=== Begin Enclosure ===
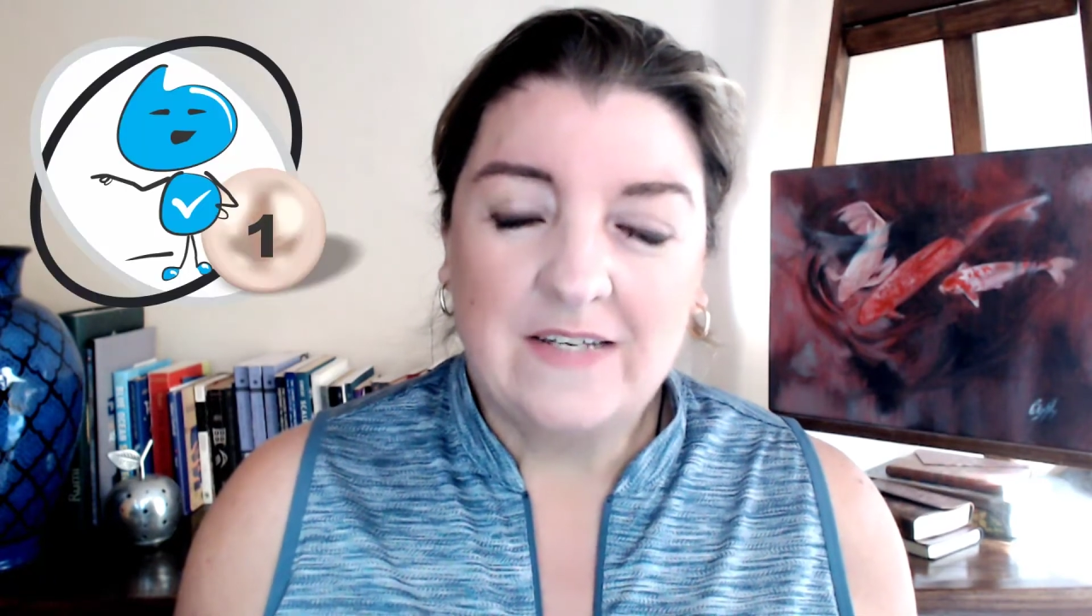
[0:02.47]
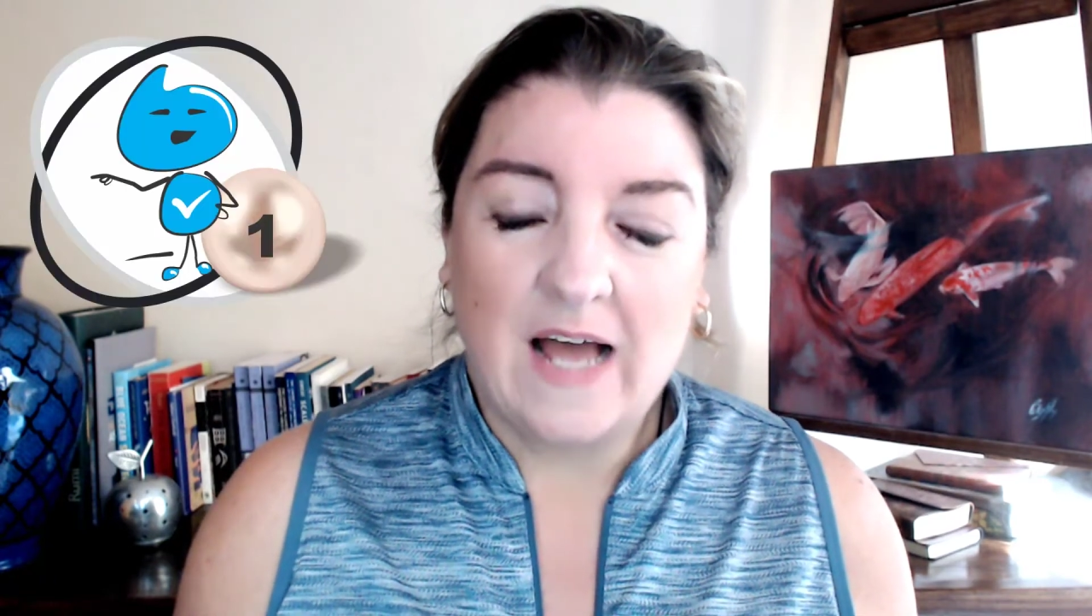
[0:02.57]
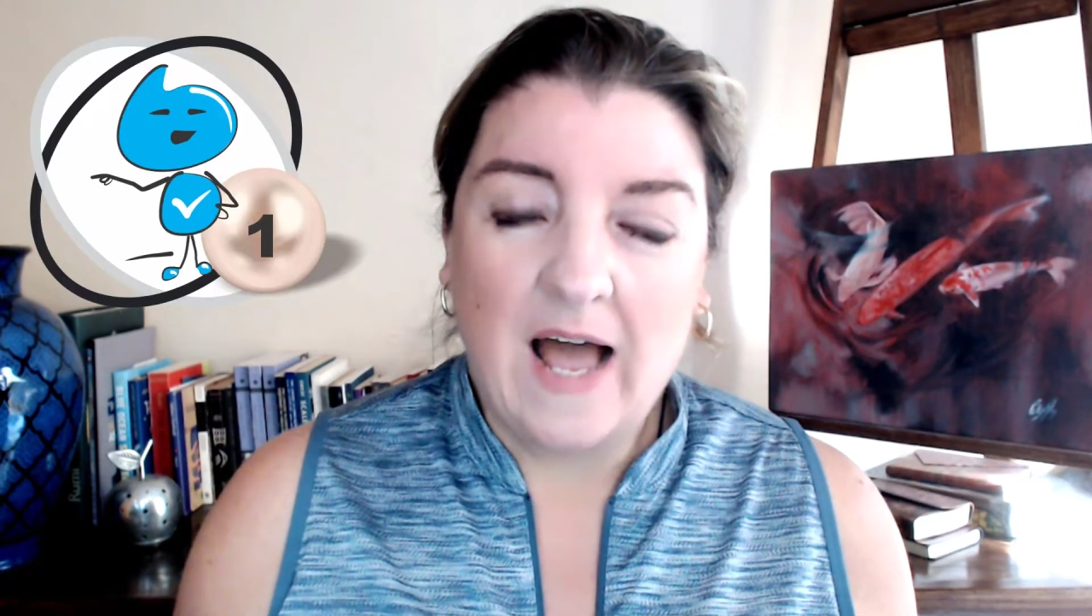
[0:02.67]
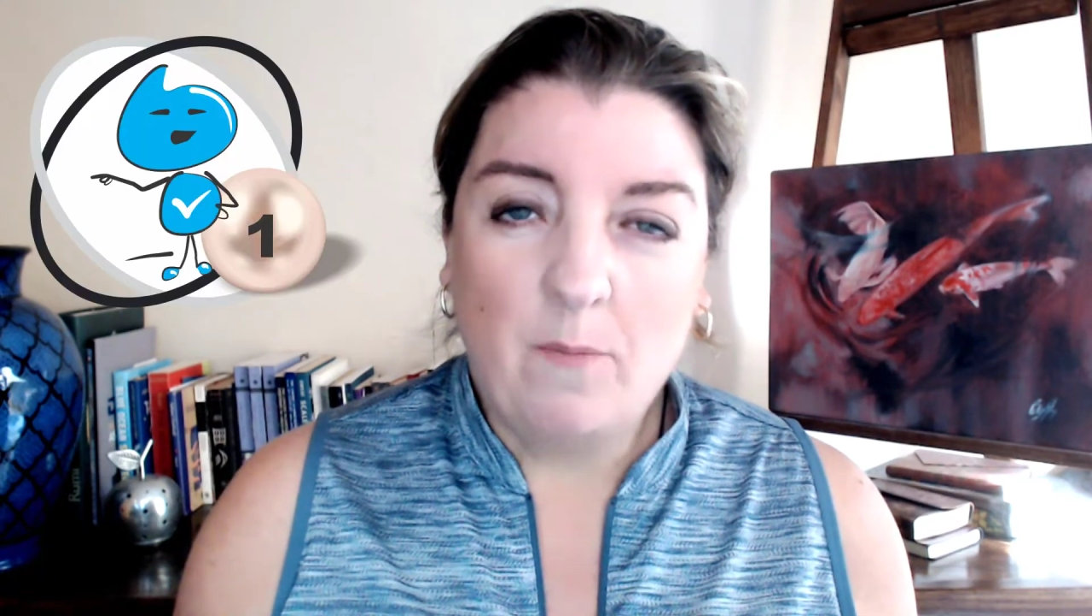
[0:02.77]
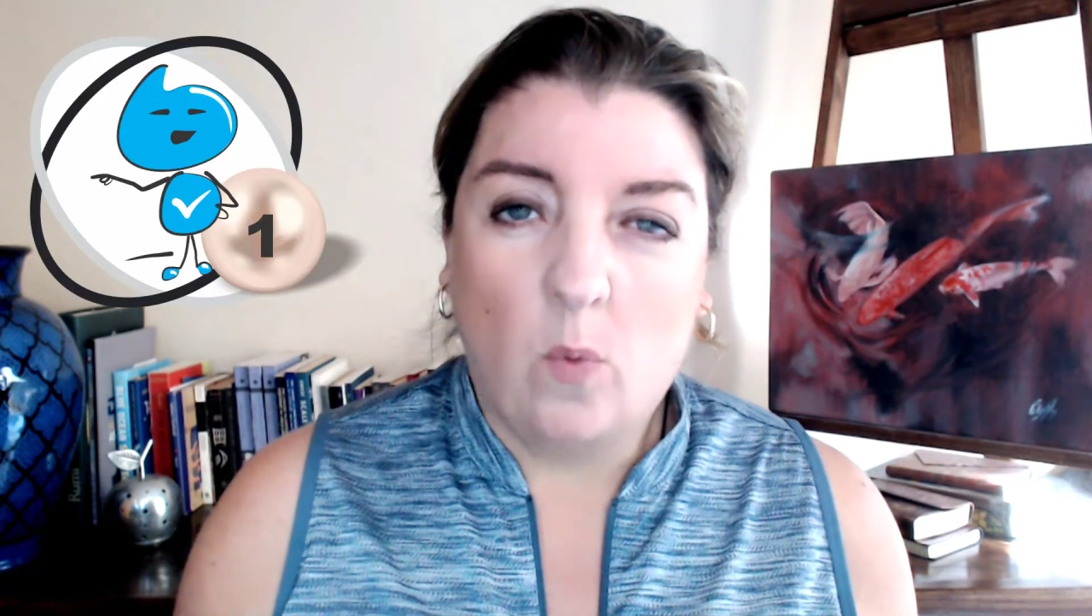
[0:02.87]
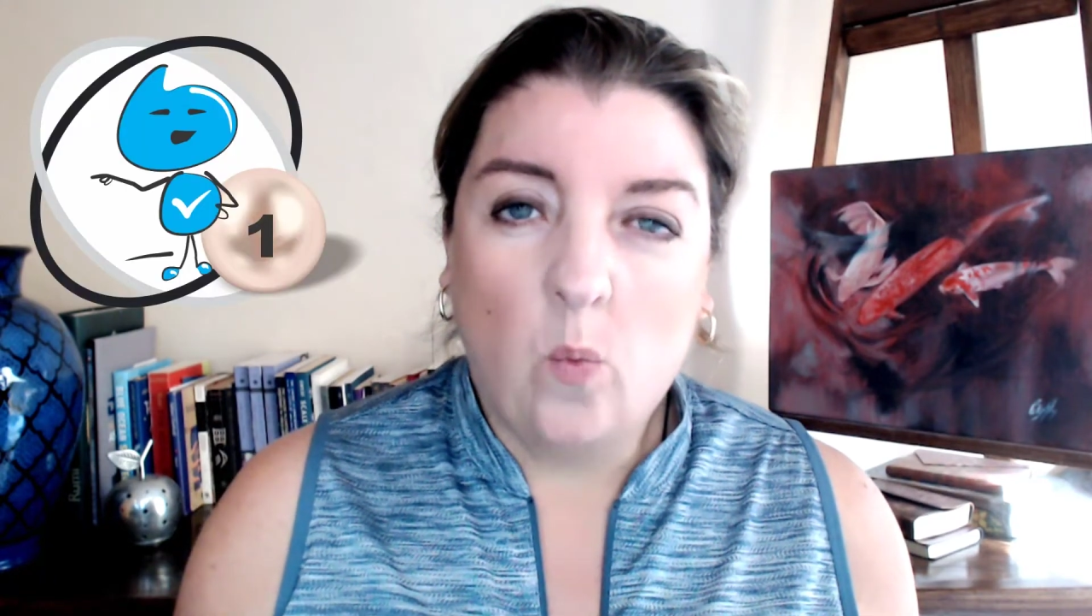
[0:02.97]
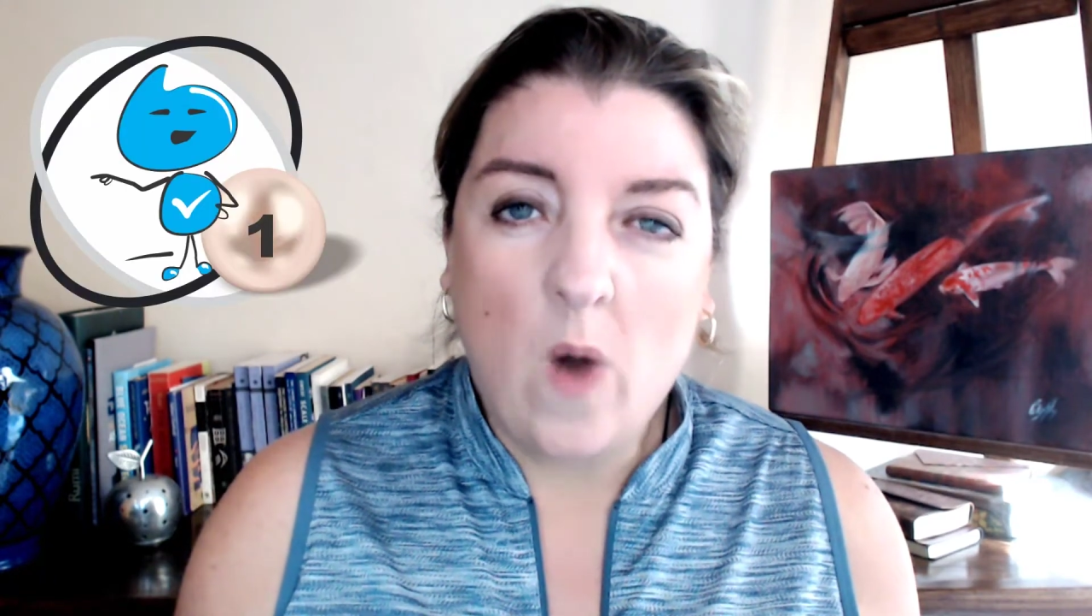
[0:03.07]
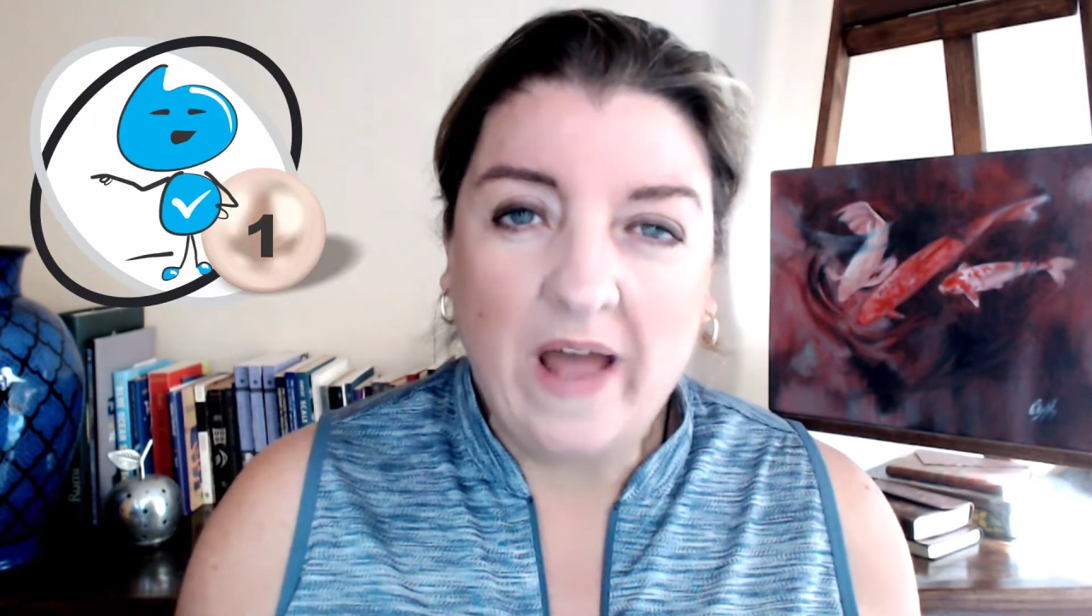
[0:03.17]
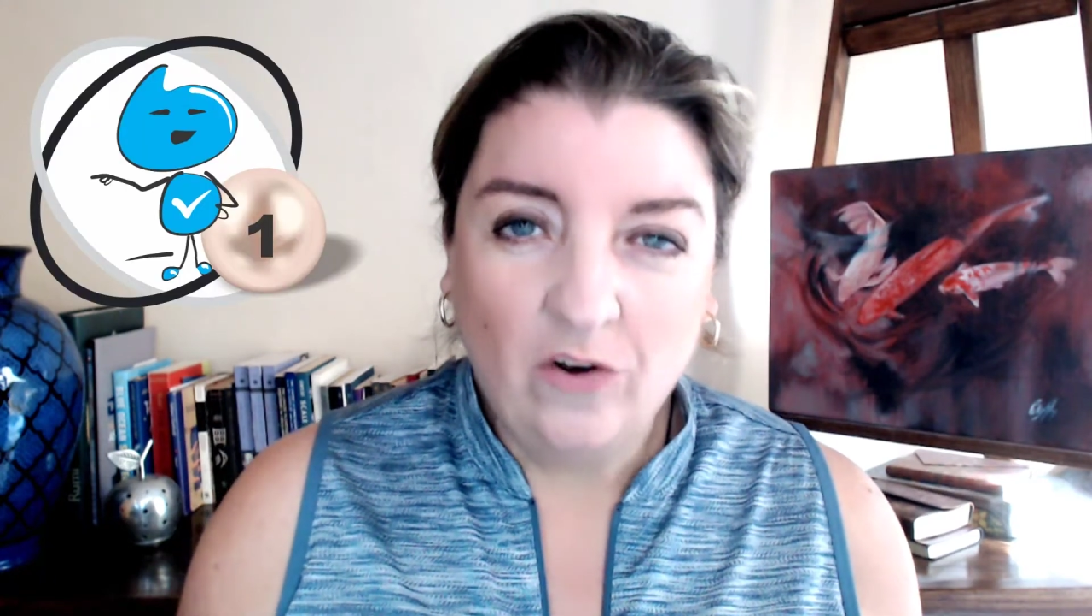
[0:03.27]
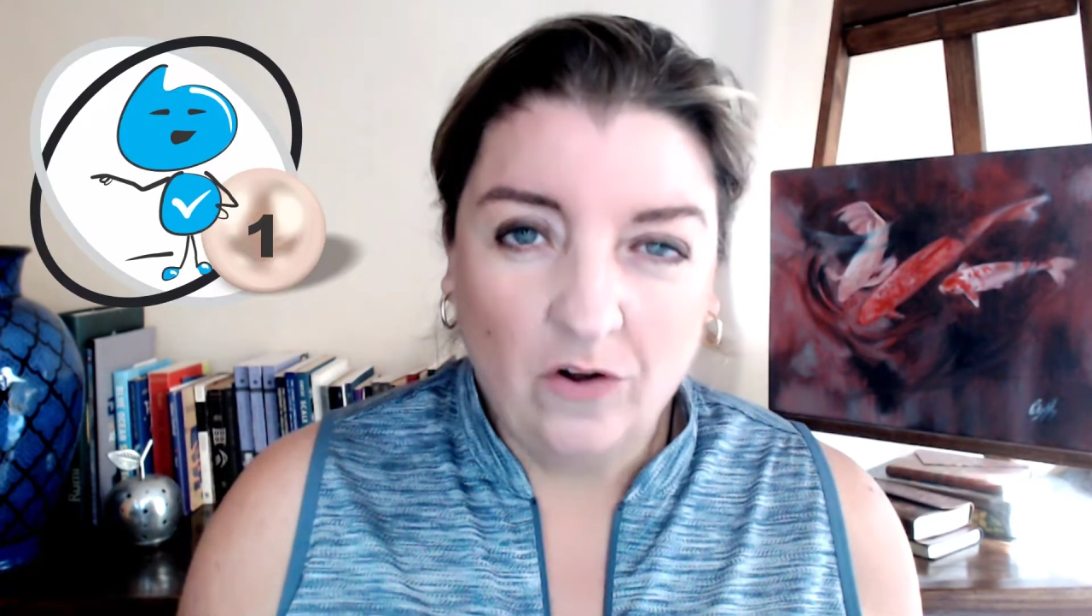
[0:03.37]
type
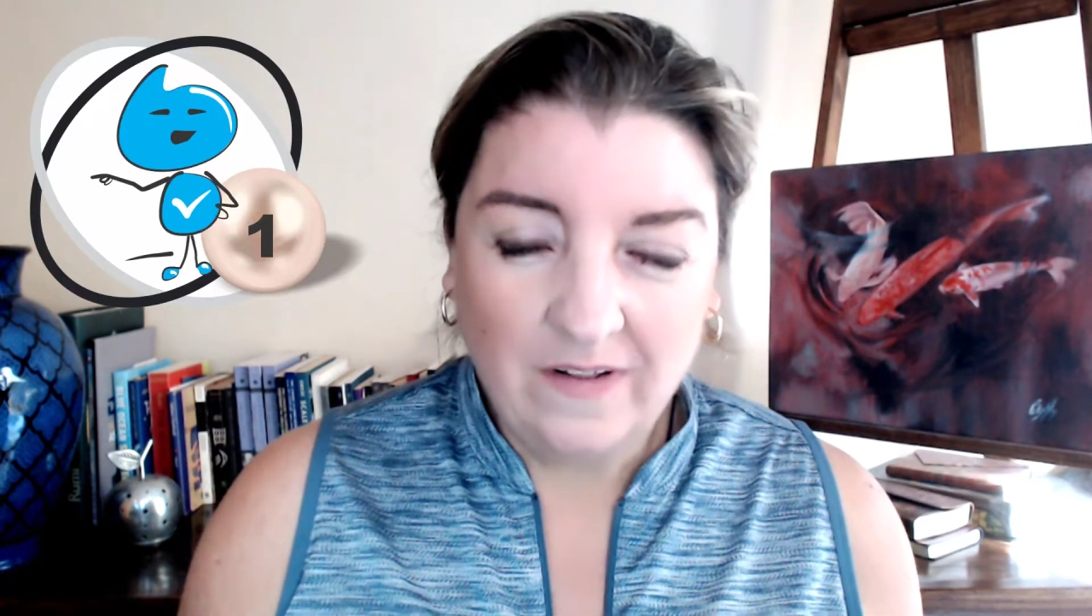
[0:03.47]
1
=== End Enclosure ===
DESCRIPTION OF THE TASK: Output every record exactly, minus the pictures.

WRITTEN SOLUTION:
[0:02.47]
[0:02.57]
[0:02.67]
[0:02.77]
[0:02.87]
[0:02.97]
[0:03.07]
[0:03.17]
[0:03.27]
[0:03.37]
type
[0:03.47]
1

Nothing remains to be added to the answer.